__Exercise goal__
With the pictures removed, retype the lines from the one holding "(3.60 s to 4.50 s)" through the end of the records, exactly as written.

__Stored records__

-- Opening Marker --

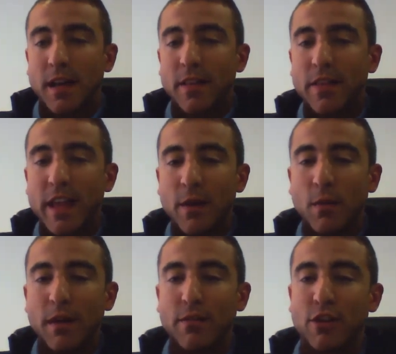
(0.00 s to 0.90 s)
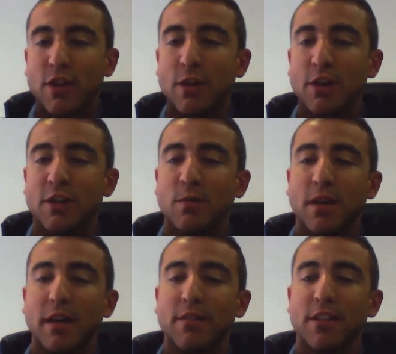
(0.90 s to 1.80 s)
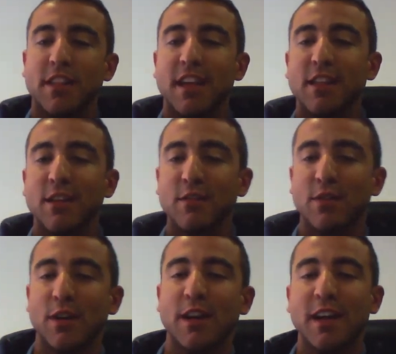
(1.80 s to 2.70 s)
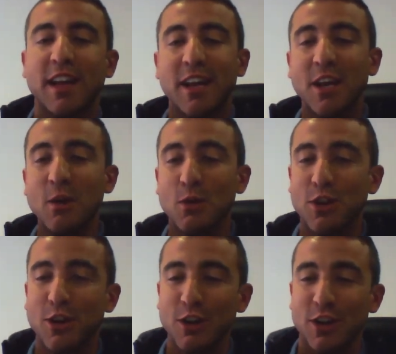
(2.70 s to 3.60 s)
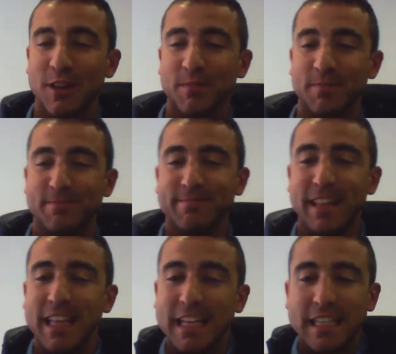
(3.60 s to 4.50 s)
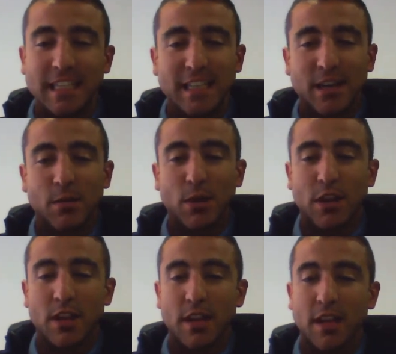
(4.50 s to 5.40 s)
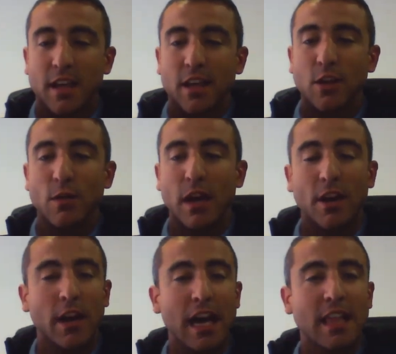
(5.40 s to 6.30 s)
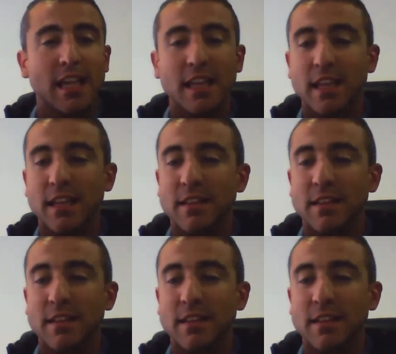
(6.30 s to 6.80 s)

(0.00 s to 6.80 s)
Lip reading: Then we have a source. We have suggestions for a new source, which you can all access.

-- Closing Marker --

__Solved exercise__
(3.60 s to 4.50 s)
(4.50 s to 5.40 s)
(5.40 s to 6.30 s)
(6.30 s to 6.80 s)

(0.00 s to 6.80 s)
Lip reading: Then we have a source. We have suggestions for a new source, which you can all access.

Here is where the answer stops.